Plusieurs commentaires ici : la rentabilité ne se conçoit bien sûr que financièrement, il n’est pas question de la fatigue ou de la distance affective, qui ont pourtant bel et bien un coût. Les subventions ou la déductibilité sont d’ailleurs des coûts, et il est inquiétant qu’une personne qualifiée de « jeune dirigeant du monde » ne s’en aperçoive pas : des services de garde « de qualité » ont un coût sans commune mesure avec une garde familiale, et ce coût devra bien être assumé par quelqu’un. L’Etat, c’est-à-dire les citoyens, parents ou pas ? Les entreprises, au détriment donc de leur compétitivité, ou des salaires des employés, les obligeant à travailler plus pour que leur travail soit rentable, et donc accroissant leurs besoins de garde, donc leurs coûts, et… ? Et encore, il ne s’agit que d’un raisonnement économique, faisant abstraction des coûts affectifs de cette situation.

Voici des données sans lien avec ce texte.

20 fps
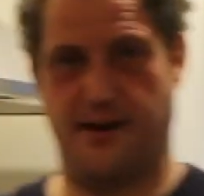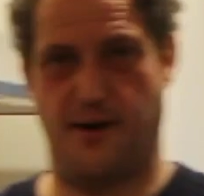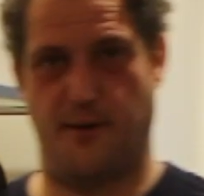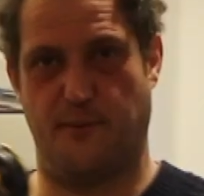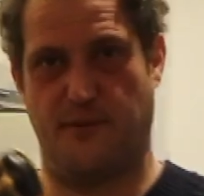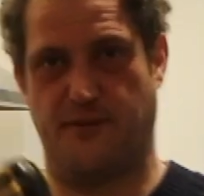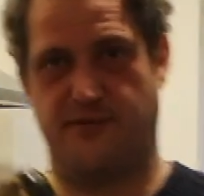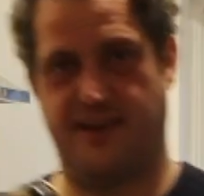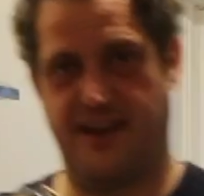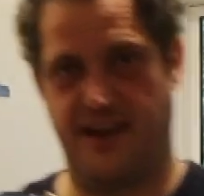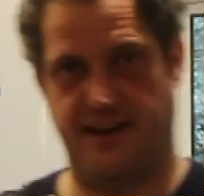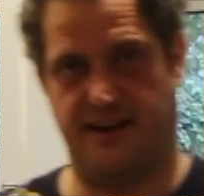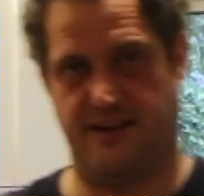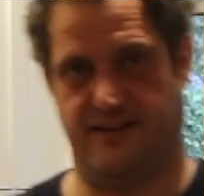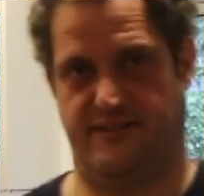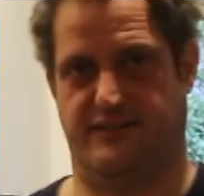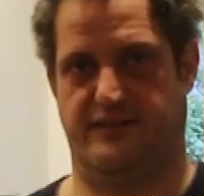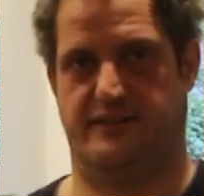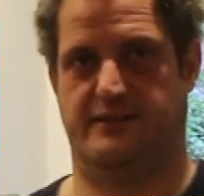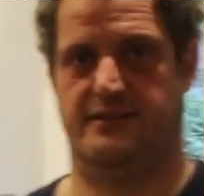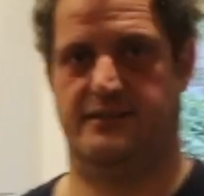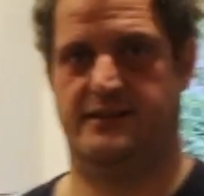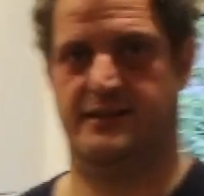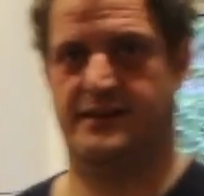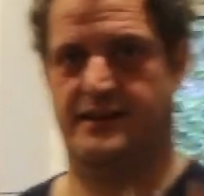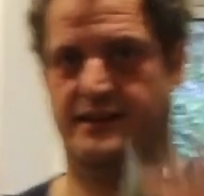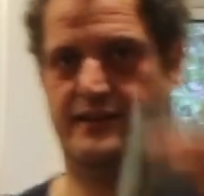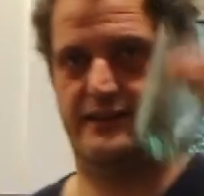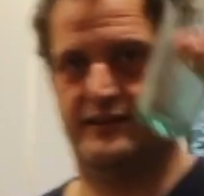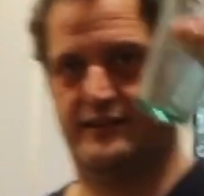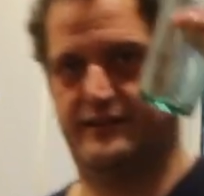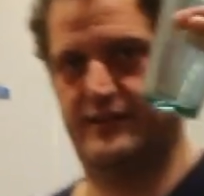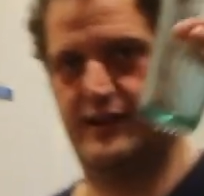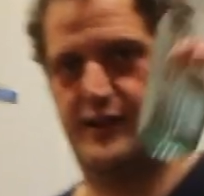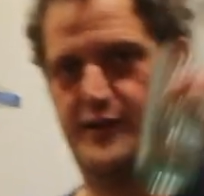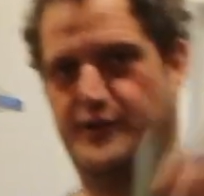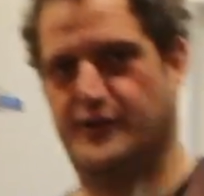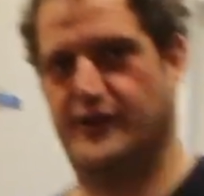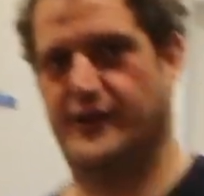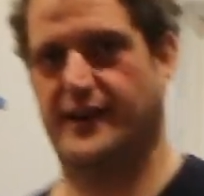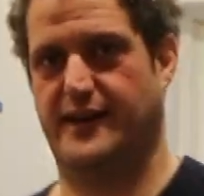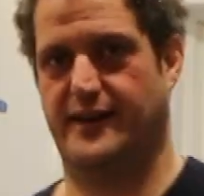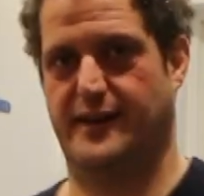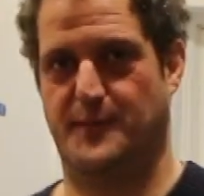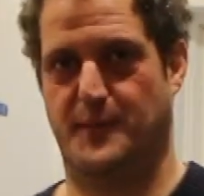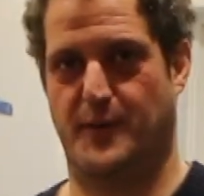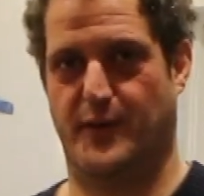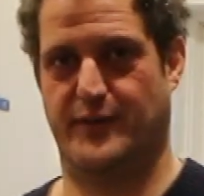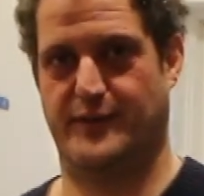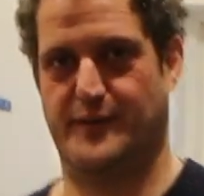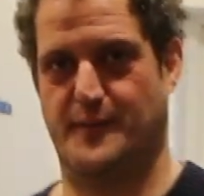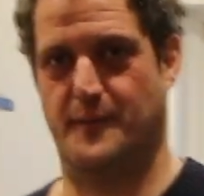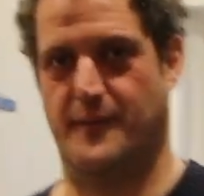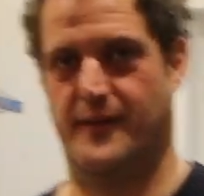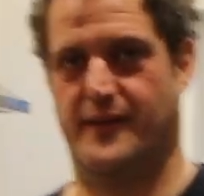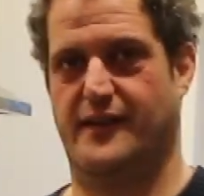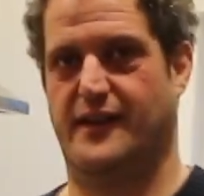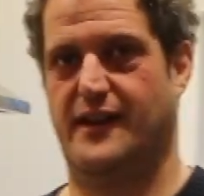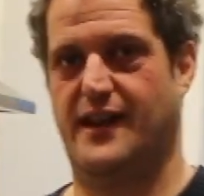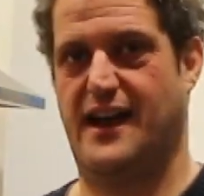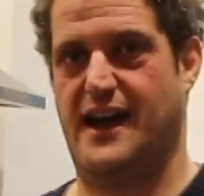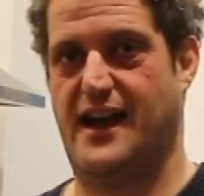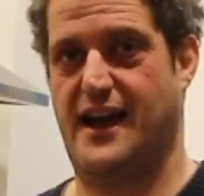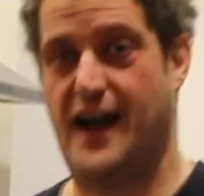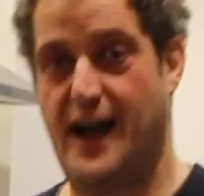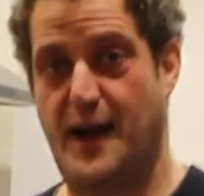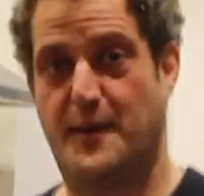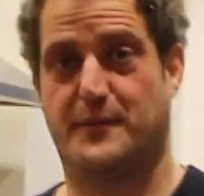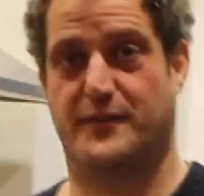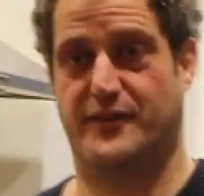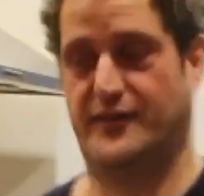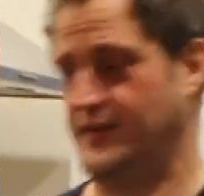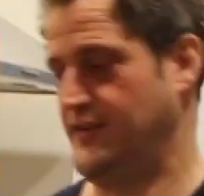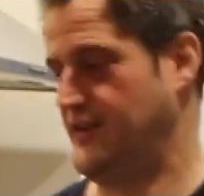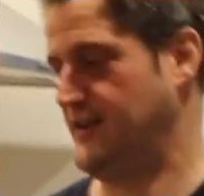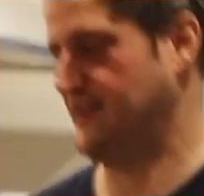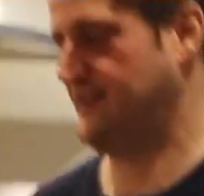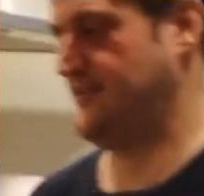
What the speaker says: up with Guinness, slow gin in the bottom, absolutely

De la même façon, s’insurge, Birgitta Ohlsson, « l’assistance aux personnes âgées devrait être améliorée et renforcée. Aujourd’hui, il est fréquent que des femmes aient la responsabilité de la prise en charge, bénévole, de leurs parents. » Qui va prendre en charge cette assistance, physiquement et émotionnellement difficile ? A quel coût, pour qu’elle soit de qualité ? Et qui va payer, une nouvelle fois ?
Ces déclarations d’intention relèvent entièrement du genre bureaucratique ; on a envie de renvoyer Birgitta Ohlsson aux travaux pionniers des sociologues américaines du care (pour une première approche du sujet, voir Qu’est-ce que le care ? Souci des autres, sensibilité, responsabilité, de Pascale Molinier, Sandra Laugier et Patricia Paperman, Payot, 2009) pour qu’elle ait une chance de comprendre ce que recouvre réellement la dimension de la prise en charge des personnes faibles et dépendantes.
Car si les femmes diplômées participent à l’escalade économique au même titre que les hommes (alors que tous devraient plutôt chercher à en sortir), il faudra bien que d’autres se chargent de leurs tâches familiales : d’autres femmes, moins diplômées forcément, immigrées peut-être (la famille de ces femmes étant ainsi privée de leur présence…), rendant ainsi fort compliquée la prise en charge de qualité. Birgitta Ohlsson ne semble pas voir en effet que la qualité relationnelle est une compétence de haut niveau, encore plus quand elle doit être mise en œuvre face à des personnes étrangères sur le plan affectif. Elle ne s’impose pas d’un décret européen, fût-ce au nom des impératifs de croissance.
Enfin, la proposition d’une imposition individuelle, pour empêcher les femmes de « dépendre » du père de leurs enfants, est aussi une attaque envers les liens que les personnes peuvent vouloir créer entre elles, là où la réalité des besoins humains refuse de céder, toujours elle, à la « rationalité » des contraintes économiques.
Si le féminisme, c’est se soumettre à des valeurs uniquement marchandes, alors c’est échanger une servitude contre une autre. C’est un meilleur partage du soin qu’il faut viser, pas un meilleur partage d’une lutte économique absurde et destructrice.